» **ASSIGNED TASK**
What is needed is an exact copy of the lines in the entries below from the one holding "[150.52-151.42s]" through the one holding "[01:19:55.24]", pictures excluded.

>>>

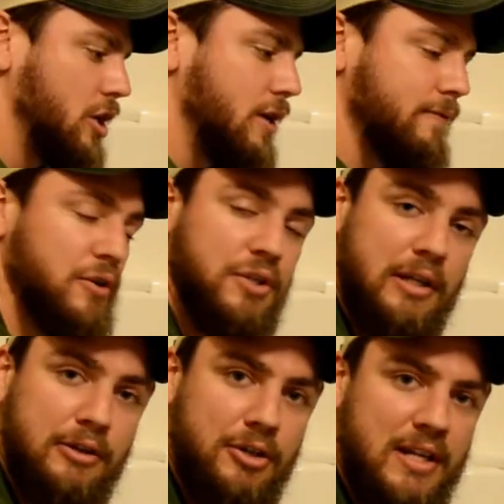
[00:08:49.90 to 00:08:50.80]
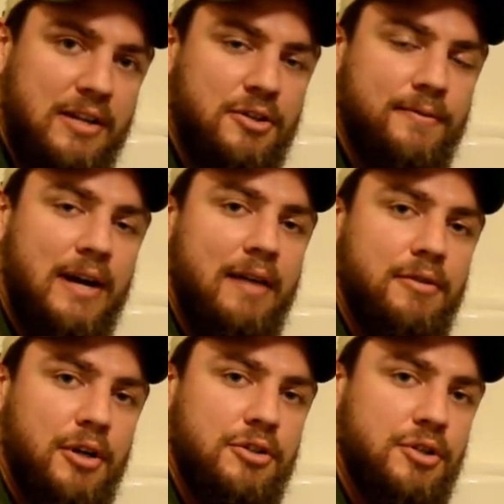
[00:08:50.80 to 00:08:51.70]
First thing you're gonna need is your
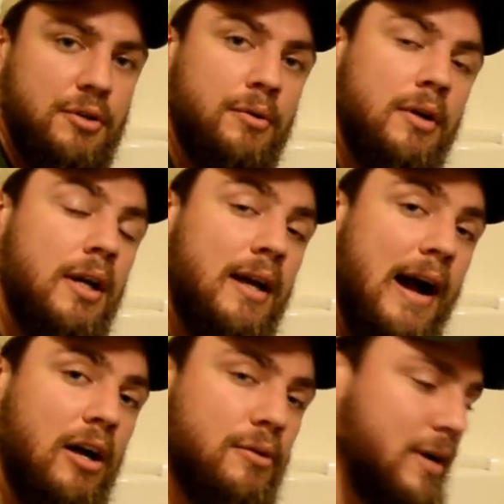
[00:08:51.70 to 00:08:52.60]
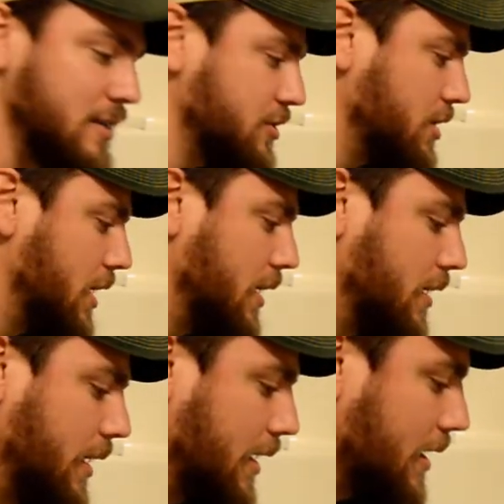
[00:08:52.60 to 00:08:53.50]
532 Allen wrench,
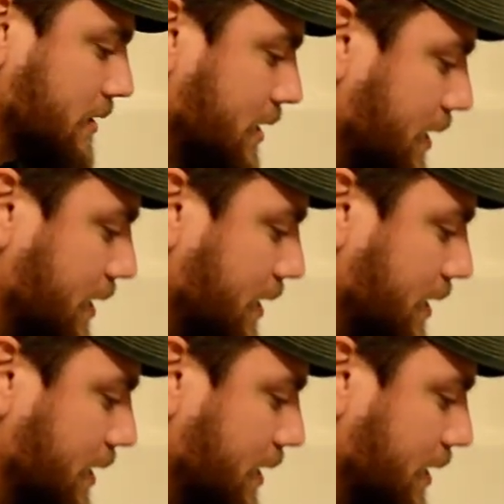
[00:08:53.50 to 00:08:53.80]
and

<<<
>>>

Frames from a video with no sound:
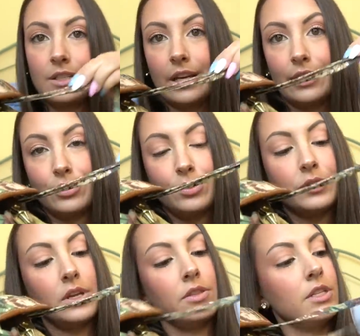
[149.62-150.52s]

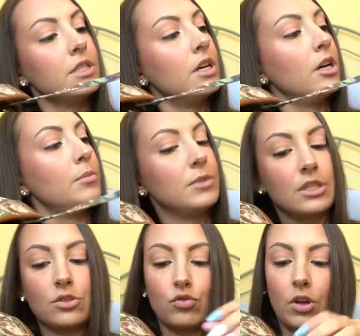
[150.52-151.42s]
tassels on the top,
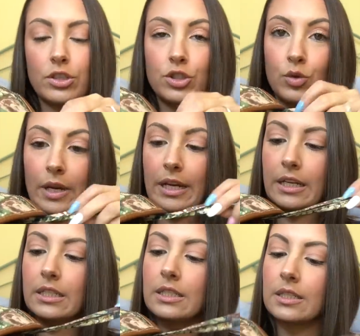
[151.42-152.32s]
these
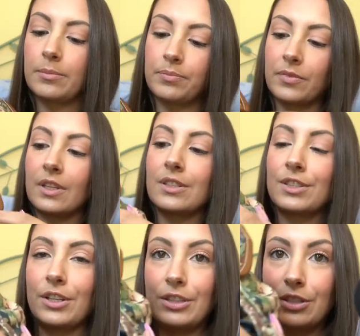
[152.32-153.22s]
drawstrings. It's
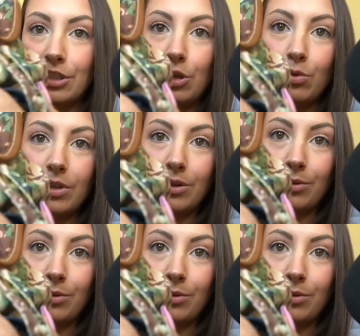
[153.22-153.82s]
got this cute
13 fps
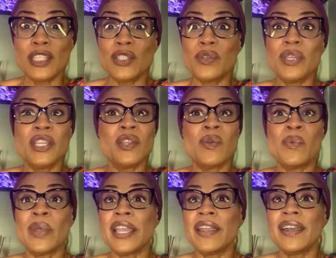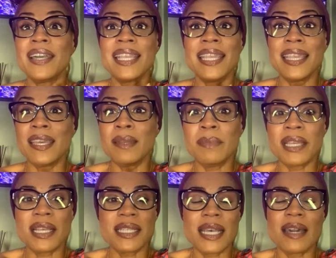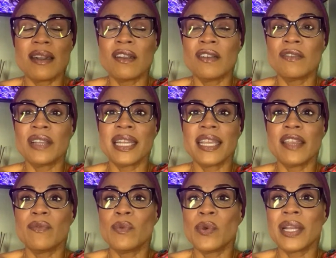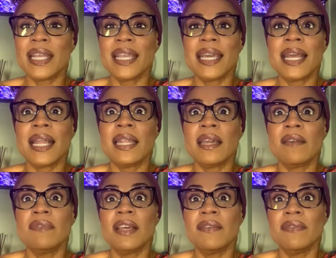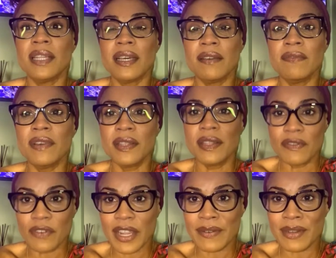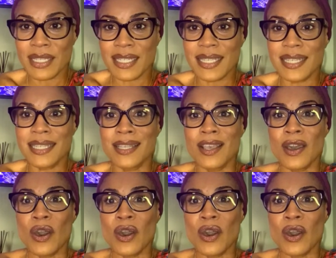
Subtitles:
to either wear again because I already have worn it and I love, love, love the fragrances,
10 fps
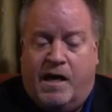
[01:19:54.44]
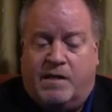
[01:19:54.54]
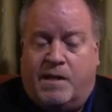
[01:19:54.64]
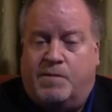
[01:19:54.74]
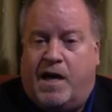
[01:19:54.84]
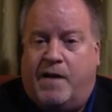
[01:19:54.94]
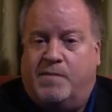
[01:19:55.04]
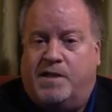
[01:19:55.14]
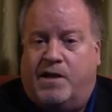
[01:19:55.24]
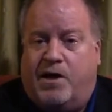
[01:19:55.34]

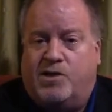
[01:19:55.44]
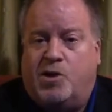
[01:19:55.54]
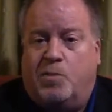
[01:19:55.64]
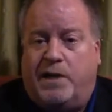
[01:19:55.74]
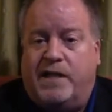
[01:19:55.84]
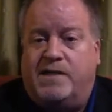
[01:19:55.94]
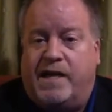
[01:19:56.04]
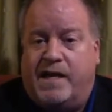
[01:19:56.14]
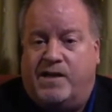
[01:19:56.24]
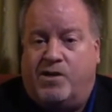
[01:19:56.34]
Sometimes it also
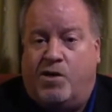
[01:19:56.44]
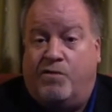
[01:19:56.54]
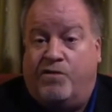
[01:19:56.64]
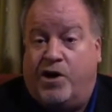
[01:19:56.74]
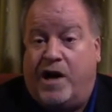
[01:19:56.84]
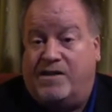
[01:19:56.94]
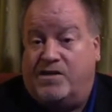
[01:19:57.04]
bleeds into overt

<<<

» **PROBLEM SOLUTION**
[150.52-151.42s]
tassels on the top,
[151.42-152.32s]
these
[152.32-153.22s]
drawstrings. It's
[153.22-153.82s]
got this cute
13 fps
Subtitles:
to either wear again because I already have worn it and I love, love, love the fragrances,
10 fps
[01:19:54.44]
[01:19:54.54]
[01:19:54.64]
[01:19:54.74]
[01:19:54.84]
[01:19:54.94]
[01:19:55.04]
[01:19:55.14]
[01:19:55.24]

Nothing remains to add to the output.